How can we measure social cohesion?

2 December 2019


Reported by Kate McNeil, CSaP Communications Coordinator

In late November, policymakers and academics gathered for the third session in a series of workshops on cohesive societies co-hosted by CSaP and the British Academy. Anthony Heath, Emeritus Professor of Sociology, Emeritus Fellow of Nuffield College at the University of Oxford led a conversation on measuring social cohesion alongside Ed Humpherson, a CSaP Policy Fellow alumnus and Director General of the UK Statistics Authority.

In envisaging how to describe socially cohesive communities, Professor Heath described social cohesion as a process of pro-social behaviour, in which people are willing to help each other to the extent of overcoming free rider and collective action problems. Mr Humpherson presented alternatives to this description, asking workshop participants to consider whether they thought of social cohesion as “sugar or glue” – a background force that sticks together a community, or an active process focused on transactions and interactions between neighbours. The question of whether cohesiveness should be viewed as freedom from conflict or as a social good was also raised.

Throughout the discussion, Professor Heath proposed that there were multiple indirect approaches to measuring complex latent concepts such as social cohesion, each of which involves trade-offs. These approaches include the use of measurement indicators based on academic theory, a dashboard multiple indicator approach akin to that used to develop the social mobility index, and reliance on assessments of public opinion. Measures of agreement on shared British values and identities, field experiments of pro-social behaviours such as lost wallet experiments, community responses to disasters, and emigration rates were proposed as potentially useful indicators for tracking degrees of social cohesion in a society.
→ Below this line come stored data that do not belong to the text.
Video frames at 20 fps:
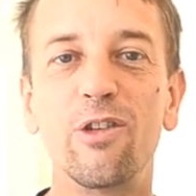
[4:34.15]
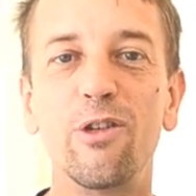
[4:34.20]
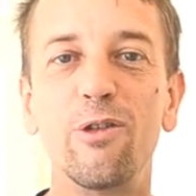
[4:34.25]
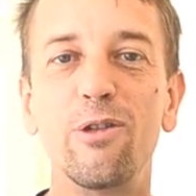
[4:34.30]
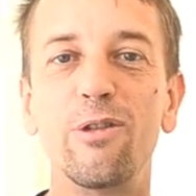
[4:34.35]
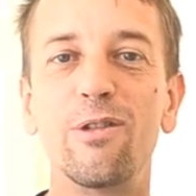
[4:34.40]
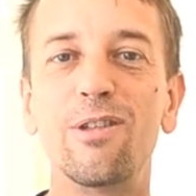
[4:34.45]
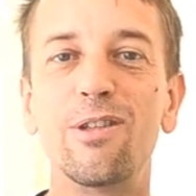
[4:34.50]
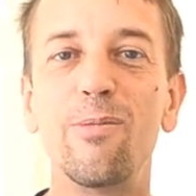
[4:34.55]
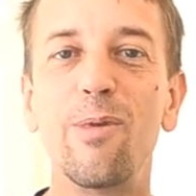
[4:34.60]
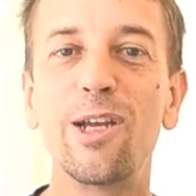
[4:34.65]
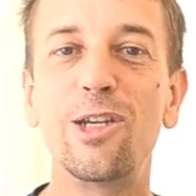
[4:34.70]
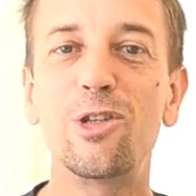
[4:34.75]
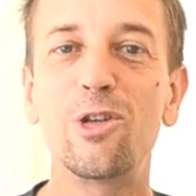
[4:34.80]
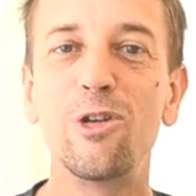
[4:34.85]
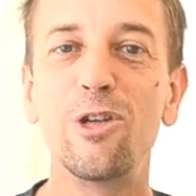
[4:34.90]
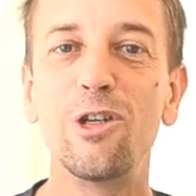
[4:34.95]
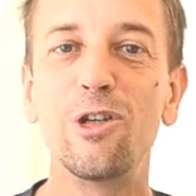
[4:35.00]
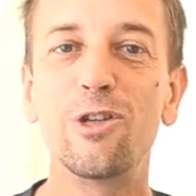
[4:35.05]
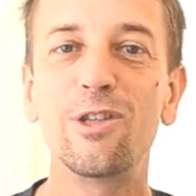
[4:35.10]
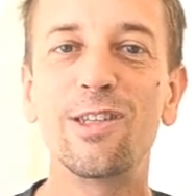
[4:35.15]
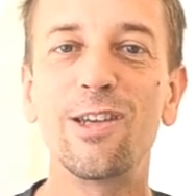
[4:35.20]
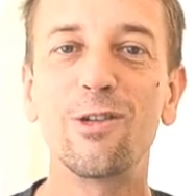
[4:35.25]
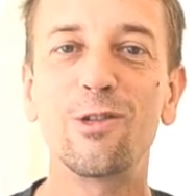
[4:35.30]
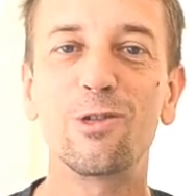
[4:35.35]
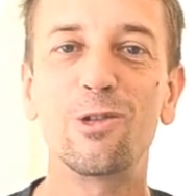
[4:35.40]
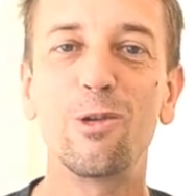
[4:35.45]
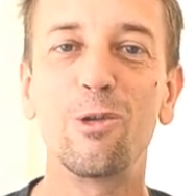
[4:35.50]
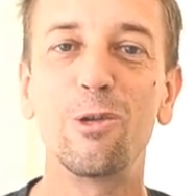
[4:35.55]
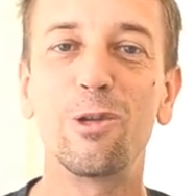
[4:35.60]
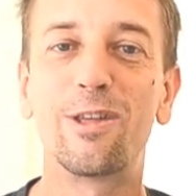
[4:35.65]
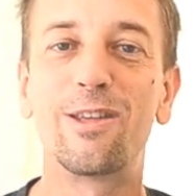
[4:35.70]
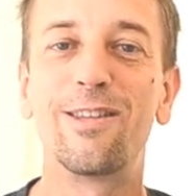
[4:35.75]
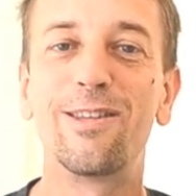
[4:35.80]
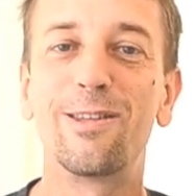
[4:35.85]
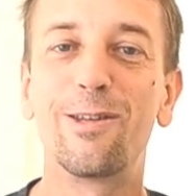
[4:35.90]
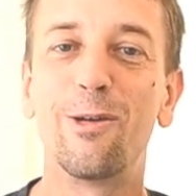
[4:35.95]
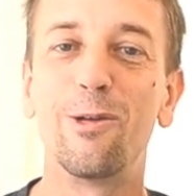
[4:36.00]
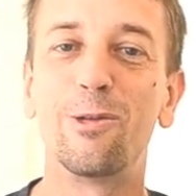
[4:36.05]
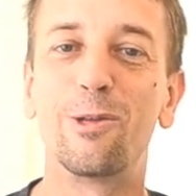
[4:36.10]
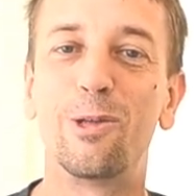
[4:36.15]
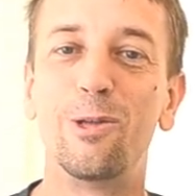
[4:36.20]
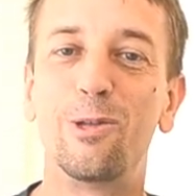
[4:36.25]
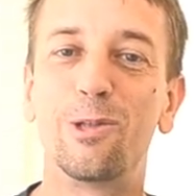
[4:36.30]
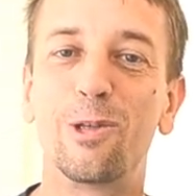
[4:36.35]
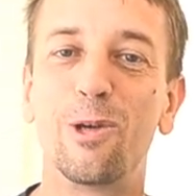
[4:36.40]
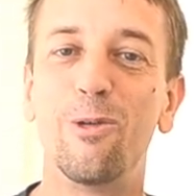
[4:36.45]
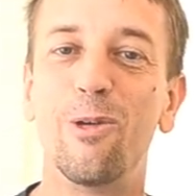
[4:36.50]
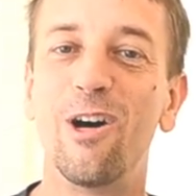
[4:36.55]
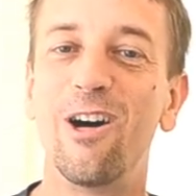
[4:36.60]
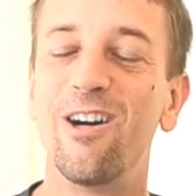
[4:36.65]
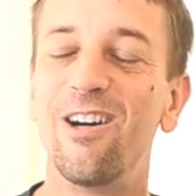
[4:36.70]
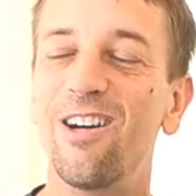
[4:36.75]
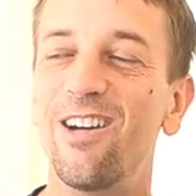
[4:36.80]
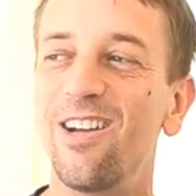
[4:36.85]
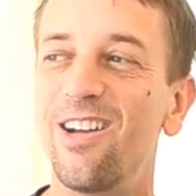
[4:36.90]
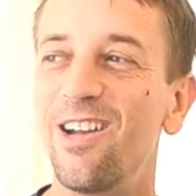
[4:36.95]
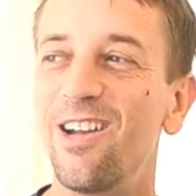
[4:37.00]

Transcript: so to make sure your sales don't do so well.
Challenges to the successful implementation of some of these approaches include social desirability biases, the development of appropriate weighting of different factors, cost of data collection, comparability of data collected over time, Goodhart’s law, and weak validation procedures. Questions of scale – and whether we should concern ourselves primarily with cohesiveness at the neighbourhood, regional, or national level – were also raised. Here, Professor Heath argued for an emphasis on local geographies at the neighbourhood level while also acknowledging that commuter villages and online communities are some of the many challenges to measuring cohesion in a society where individuals are no longer bounded to local places in their day-to-day interactions with others.

Throughout the event, participants and speakers alike emphasized the difficulties involved in measuring abstract concepts such as social cohesion. This is furthered by the fact there is no single ‘opposite’ to social cohesiveness which can easily be measured, with both bunkered societies and internally cohesive groups in conflict with one another existing as anti-cohesive alternative forms of social behaviour. However, hope for potential future solutions to this measurement challenge, and other similar challenges such as measuring deprivation, can be derived from our past successes in other areas of the history of statistics. While both GDP and HDI are now commonly accepted metrics for tracking the economy and development respectively, each is relatively new, suggesting that the future development of a tool which generates a single numeric indicator of social cohesion is not outside the realm of possibility.

This was the third workshop in our series on social cohesion co-hosted with the British Academy. Past workshops include a session hosted by Professor Sarah Curtis on drivers of social cohesion and Professor Tariq Modood’s workshop on multiculturalism.